Please retype the records below exactly, leaving out any pictures.
┌─ Material provided
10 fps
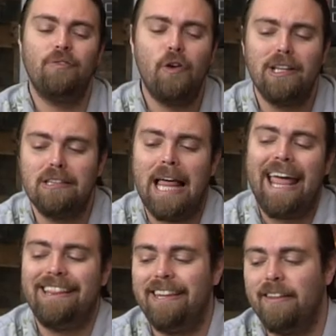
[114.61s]
it's very
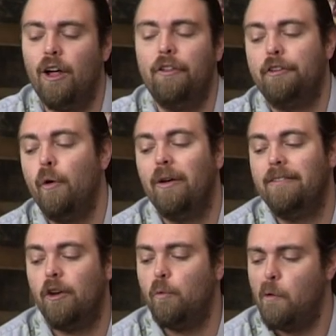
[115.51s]
likely that all the
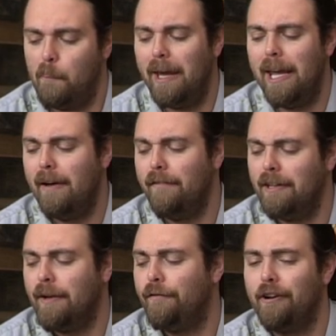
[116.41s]
tokens here will be of a
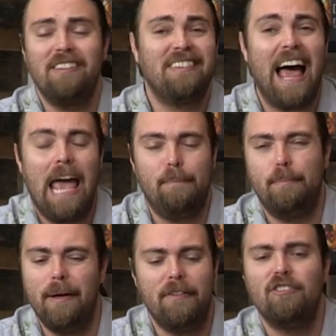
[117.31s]
different type,
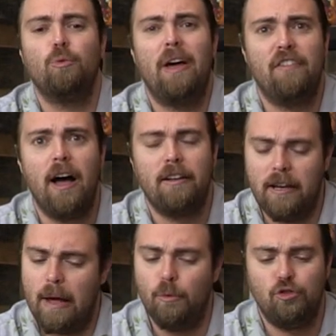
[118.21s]
but this is what I've got,
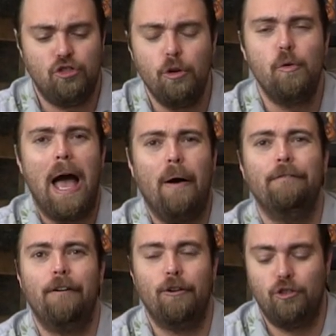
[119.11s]
and I will show you how
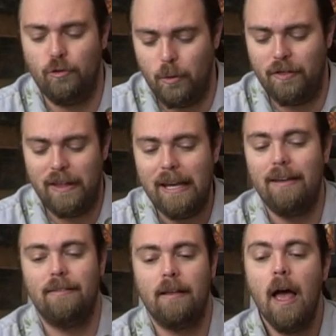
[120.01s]
it functions with
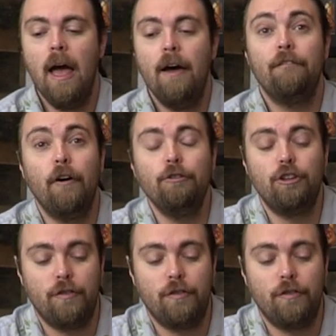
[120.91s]
these. First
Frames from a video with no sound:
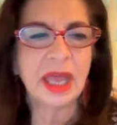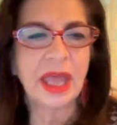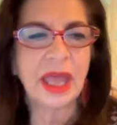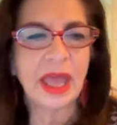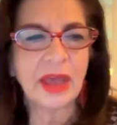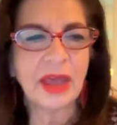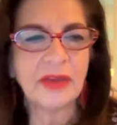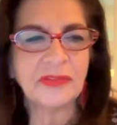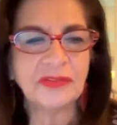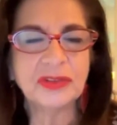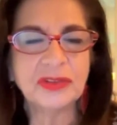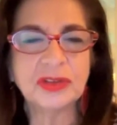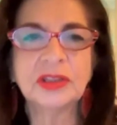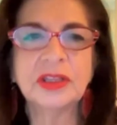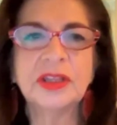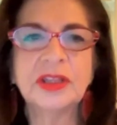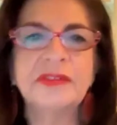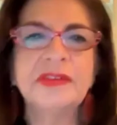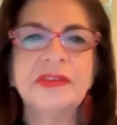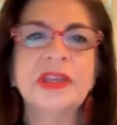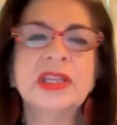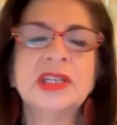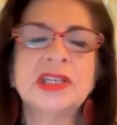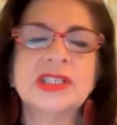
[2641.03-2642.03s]
after
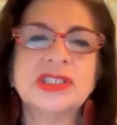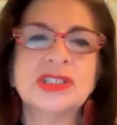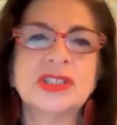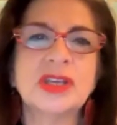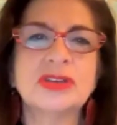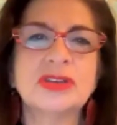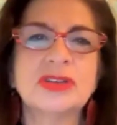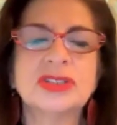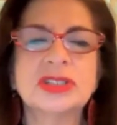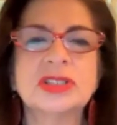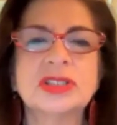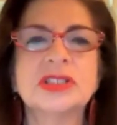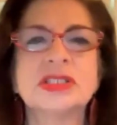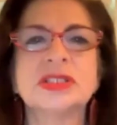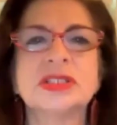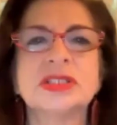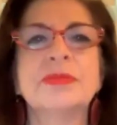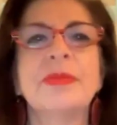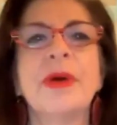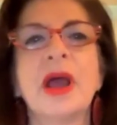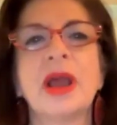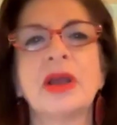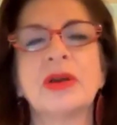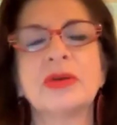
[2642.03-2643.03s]
living in a socialist
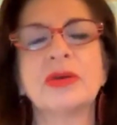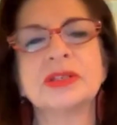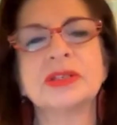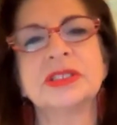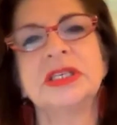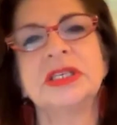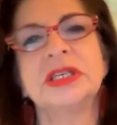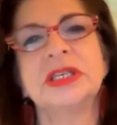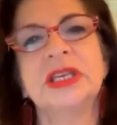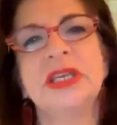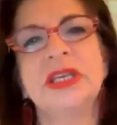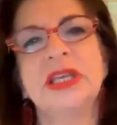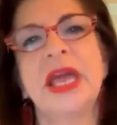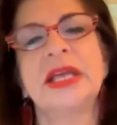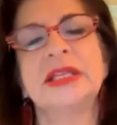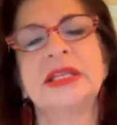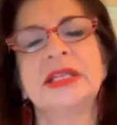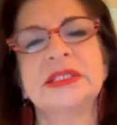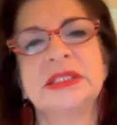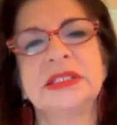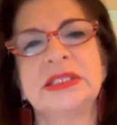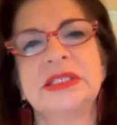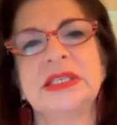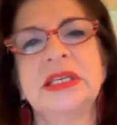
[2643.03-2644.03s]
democracy
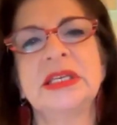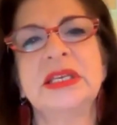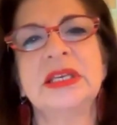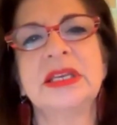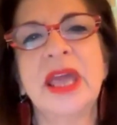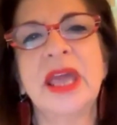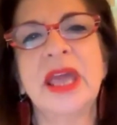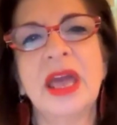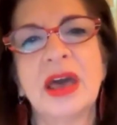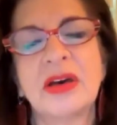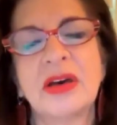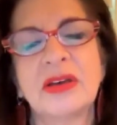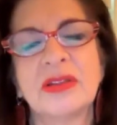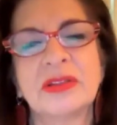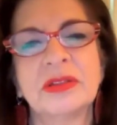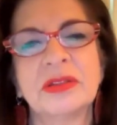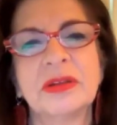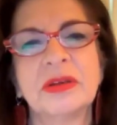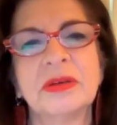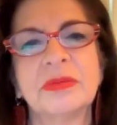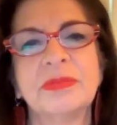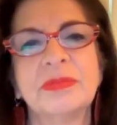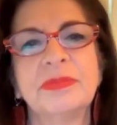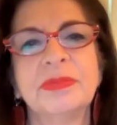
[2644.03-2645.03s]
and seeing how
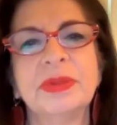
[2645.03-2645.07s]
the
└─
• Solution for this problem
10 fps
[114.61s]
it's very
[115.51s]
likely that all the
[116.41s]
tokens here will be of a
[117.31s]
different type,
[118.21s]
but this is what I've got,
[119.11s]
and I will show you how
[120.01s]
it functions with
[120.91s]
these. First
Frames from a video with no sound:
[2641.03-2642.03s]
after
[2642.03-2643.03s]
living in a socialist
[2643.03-2644.03s]
democracy
[2644.03-2645.03s]
and seeing how
[2645.03-2645.07s]
the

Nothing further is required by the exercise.